Сигов пристукнул ложечкой по музыкальному самовару:
— Да ты что, Федосья, совсем ума решилась?
Но деньги с того вечера выкладывать перестал.
А спал он в ту ночь особенно плохо. Снился ему один мужик из тех двухсот одиннадцати, вернее, из одиннадцати последних. Мужик склонялся над Сиговым и спрашивал: «Помнишь фамилие мое?» — «Помню»,— отвечал Сигов, а сам не помнил ничего. То есть лицо только помнил, а фамилию нет. «Ну как? — угрожающе тянул мужик. — Скажи, как?» — «Да помню, помню», — говорил Сигов, думая о том, чтобы поскорее проснуться. Хотя и понятно было, что это лишь сон, видение ночное, а все страшно делалось мужика. Но и тоже, вспомнить-то хотелось его фамилию. Оттого просыпаться немного жаль было — наяву уж, ясно, не припомнить ничего...
Только на другой день всплыла вдруг в памяти фамилия того мужика. И Сигов припомнил с сожалением, что был это мужик смирный, не ябедник. Разве во хмелю мог негожего чего учинить. «Он бы уж к Мосцепанову не стал ходить, — с досадой подумал Сигов. — Не таков был...»
Теперь все очевиднее делалось, что не тех он тогда отобрал, кого нужно было.
Народ к Евлампию Максимовичу приходил больше в сумерках — чтобы понезаметнее. Но все равно, как заключил Евлампий Максимович, Сигов про это прознал. Недаром вечерами возле дома начал прогуливаться уставщик Венька Матвеев. Прогуливался он будто для уставщицкого своего прохладу, лущил кедровое семя, с девками перекрикивался. Однако удивительное постоянство его вечерних прогулок наводило на определенные размышления.
Впрочем, Евлампий Максимович этим размышлениям большого ходу не давал.
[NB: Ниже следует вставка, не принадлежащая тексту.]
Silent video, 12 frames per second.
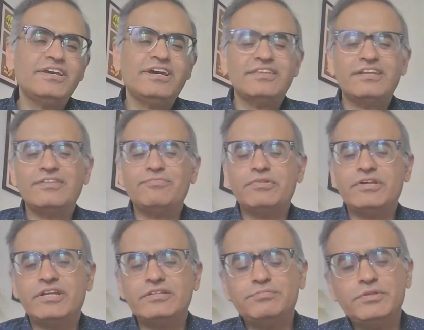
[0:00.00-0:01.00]
and there
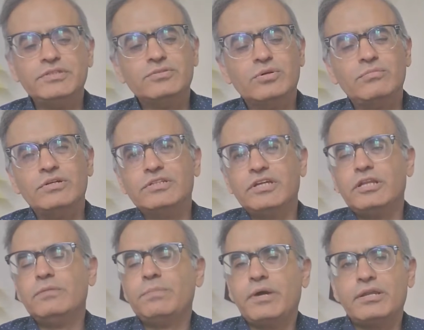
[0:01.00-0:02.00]
has been so much
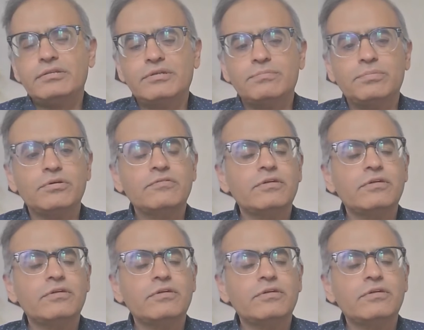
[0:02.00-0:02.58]
help and supportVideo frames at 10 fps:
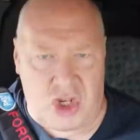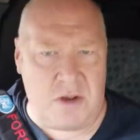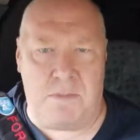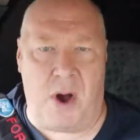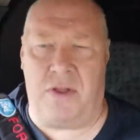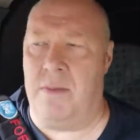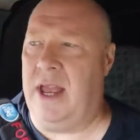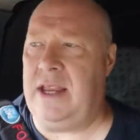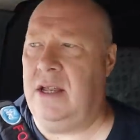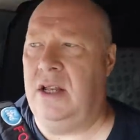Doesn't bother
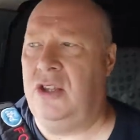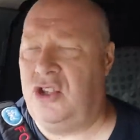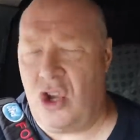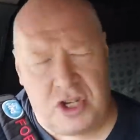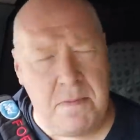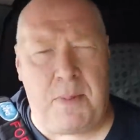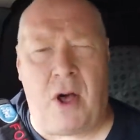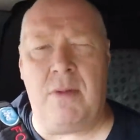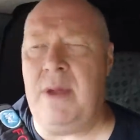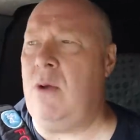me.
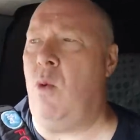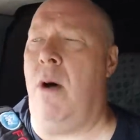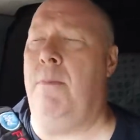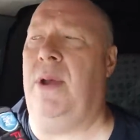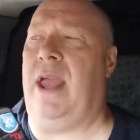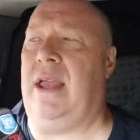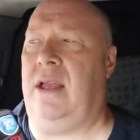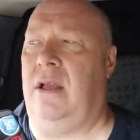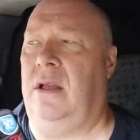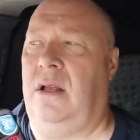Doesn't bother me one bit.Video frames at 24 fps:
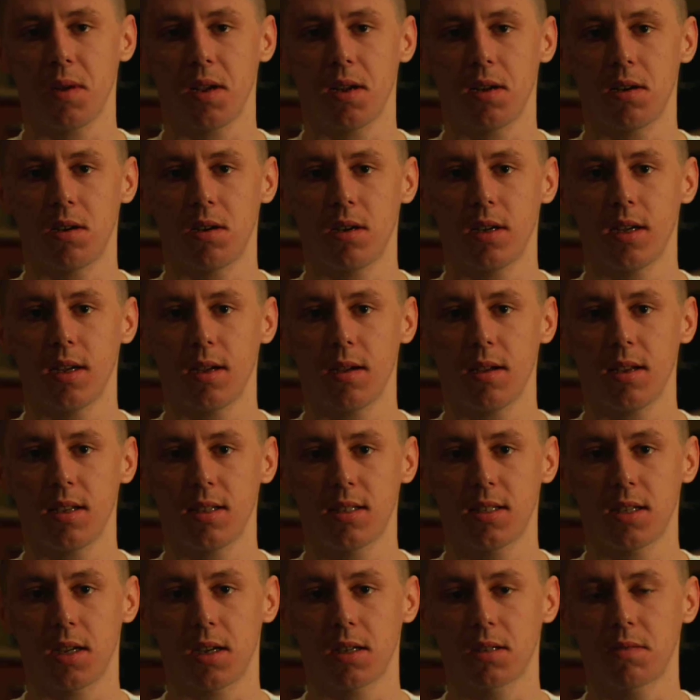You know, it
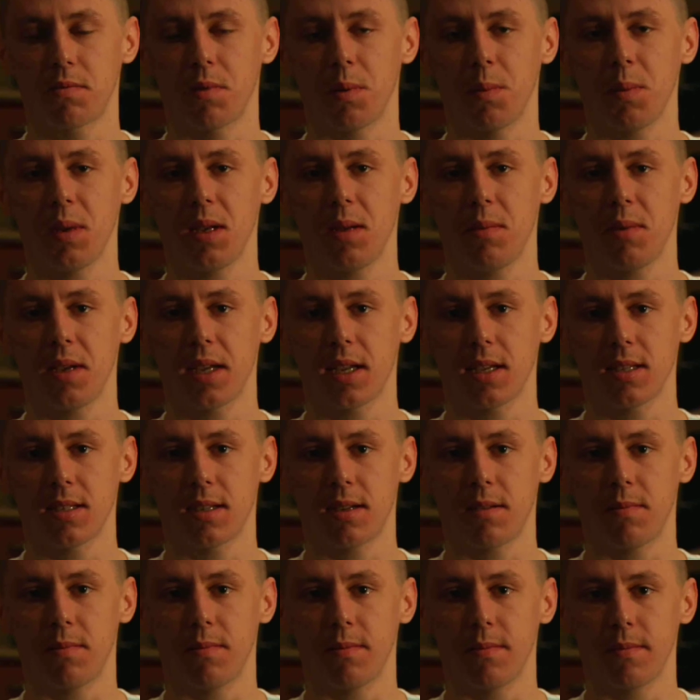sucks for me because
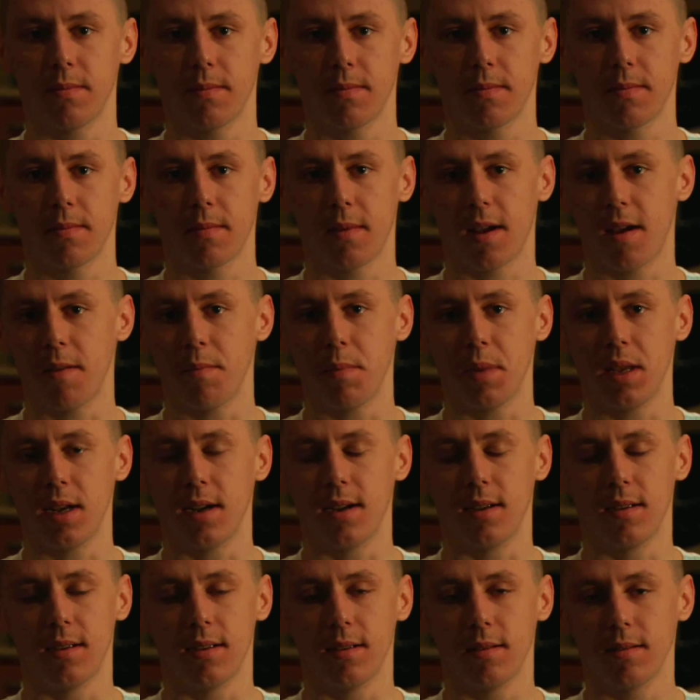I've been
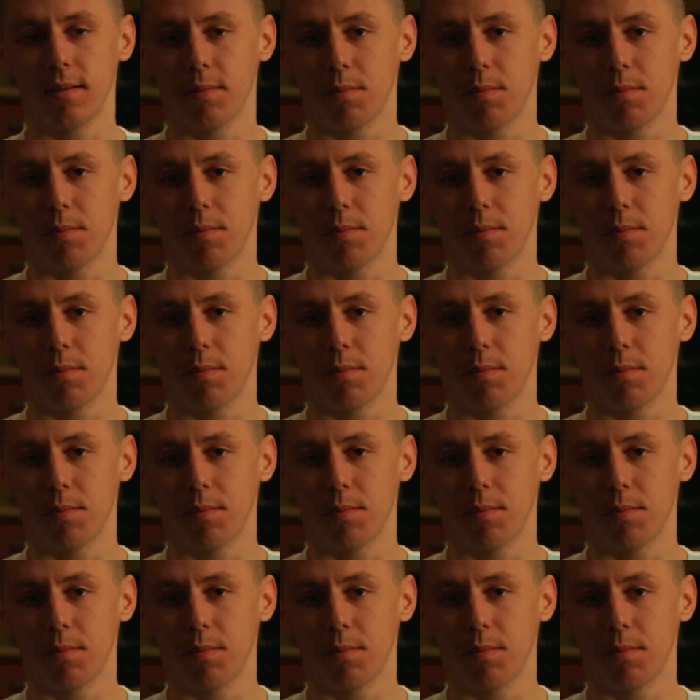a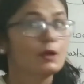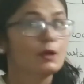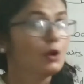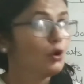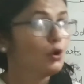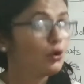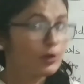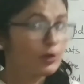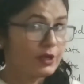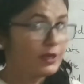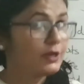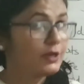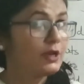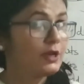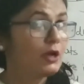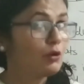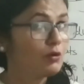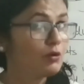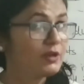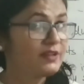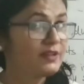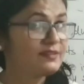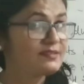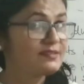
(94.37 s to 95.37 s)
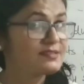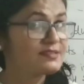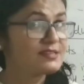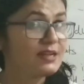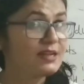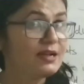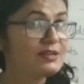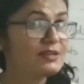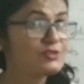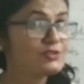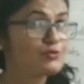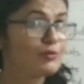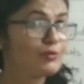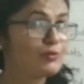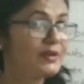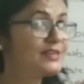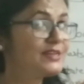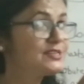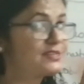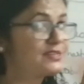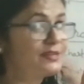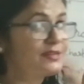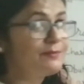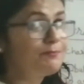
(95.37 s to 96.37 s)
Okay, now let's start
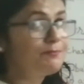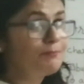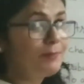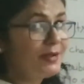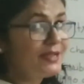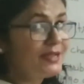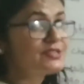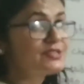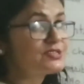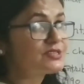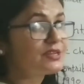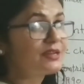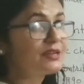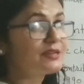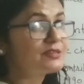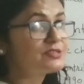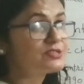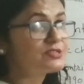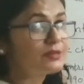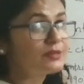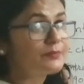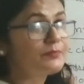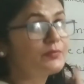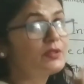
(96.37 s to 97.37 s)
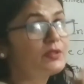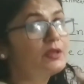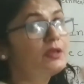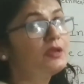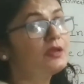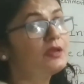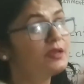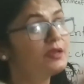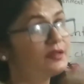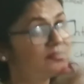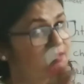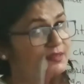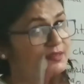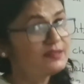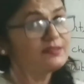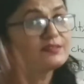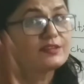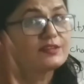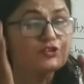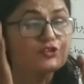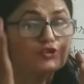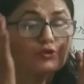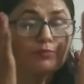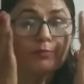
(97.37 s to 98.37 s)
writing pie chart. As I
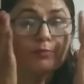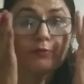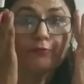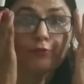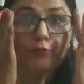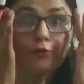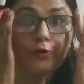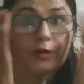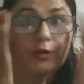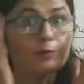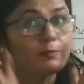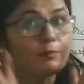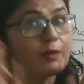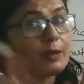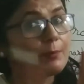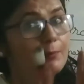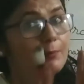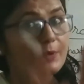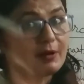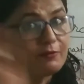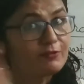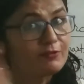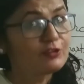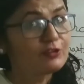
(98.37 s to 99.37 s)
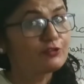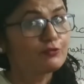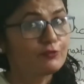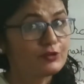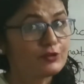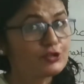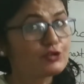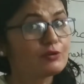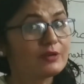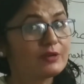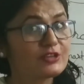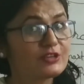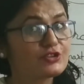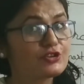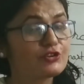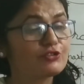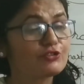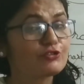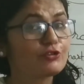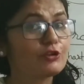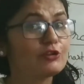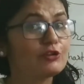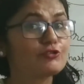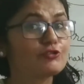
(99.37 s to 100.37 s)
said to you before in my previous video
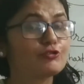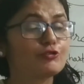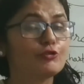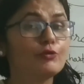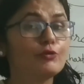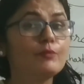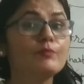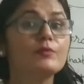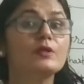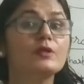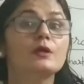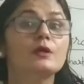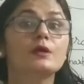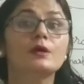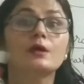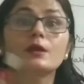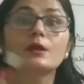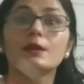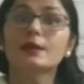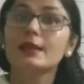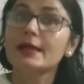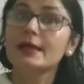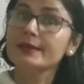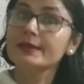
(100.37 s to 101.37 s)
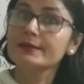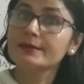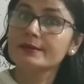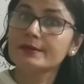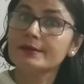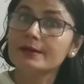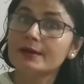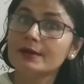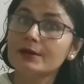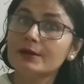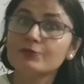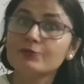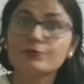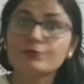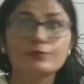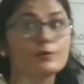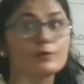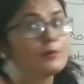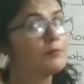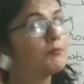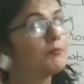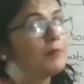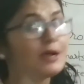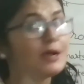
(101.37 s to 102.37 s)
lectures also, line graph,
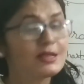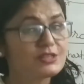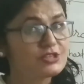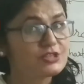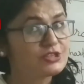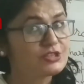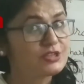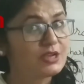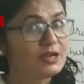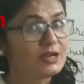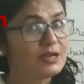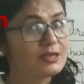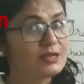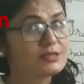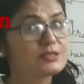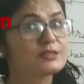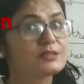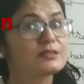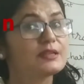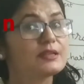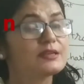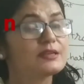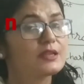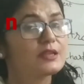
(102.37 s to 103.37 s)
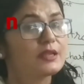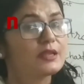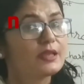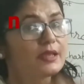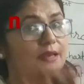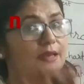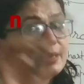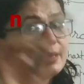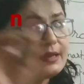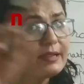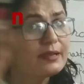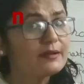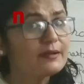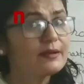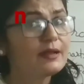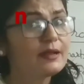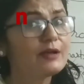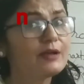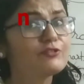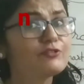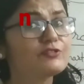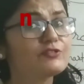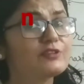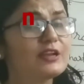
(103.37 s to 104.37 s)
bar chart, that any
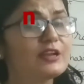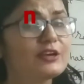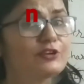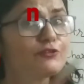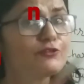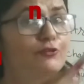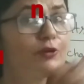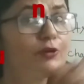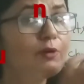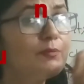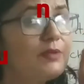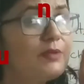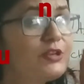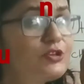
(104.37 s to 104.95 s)
graph starts from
Вечером 12 июля явилась от горы Высокой черная туча, грянул гром, и тяжелый ливень загромыхал по крытой драньем крыше. В это время дядька Еремей, привычно ворча, ввел очередного посетителя, в котором Евлампий Максимович признал Василия Дамеса. Дамес снял картуз, и от его белесых редких волос, от влажных завитушек над ушами снизошел на Евлампия Максимовича, распространившись по комнате, возрожденный ночным дождем запах постного масла.
— Жалобу я тебе принести хочу, — проговорил Дамес, сощурившись. — На беззаконие... Кот сиговский в моем огороде огурцами промышлять взялся. Такая бе-
стия, этот кот. Я уж Сигову сказывал, а он смеетсяг только...
И опять Евлампию Максимовичу померещилось соответствие с тем персидским шахом. Ведь в цепь, им подвешенную, после неправедно обидимых осел толкнулся, отчего у шаха к звону колокольчика веры не стало. Но у шаха всего было довольно в жизни, потому он верой своей мог поступиться. А у Евлампия Максимовича одна вера и была. Он резко шагнул к Дамесу, схватил за грудки. Спросил, наворачивая на кулак отвороты шинели:
— Измываться пришел, сукин швед?
— Да шучу я, — ничуть не расстроившись, сказал Дамес. — Шучу, понял? Я тебя упредить пришел, дурья голова!
— Ну, — отпуская шинель, потребовал Евлампий Максимович. — Упреждай!
— Сигов с Платоновым на тебя доношение написали губернскому прокурору. Что ты народ бунтуешь и ложные ябеды рассылаешь. Вот рассуди и остерегись!
И Евлампий Максимович увидел, как летит в небе его прошение, белым голубком летит. А выше чертит круги черный коршун — его врагов доношение. Увидел; устрашился на мгновение, потом устыдился недостойного своего страха и сказал:
— Себе на голову и написали. Тот народ бунтует,, кто беззаконие творит. Выходит, они и есть главные смутьяны.
И тут же щегол Фомка вывернул с высоты, пал на коршуна. Черные перья посыпались вниз, а белый голубок дальше полетел.
— Мне тебя, дурака, жаль, — усмехнулся Дамес.— Не видишь ты ничего. А Венька Матвеев у твоих ворот, как перед царским подъездом, стоит. Безотлучно. От дождя вот только и спасся.
— Поздно его поставили, — сказал Евлампий Максимович.
— Ну, как знаешь. — Дамес надвинул картуз на глаза. — Пошел я, пока дождить не кончило. Веньке, поди, тоже мокнуть неохота.
Уже в дверях он оборотился:
— Ты не сказывай никому, что я у тебя был.
— Я человек честный, — двусмысленно как-то отвечал Евлампий Максимович.
— Коли честный, так и не сказывай... Теперь честный человек непременно врать должен уметь.
Но Евлампий Максимович ничего на это не сказал. Он следил мысленным взором полет белого голубка.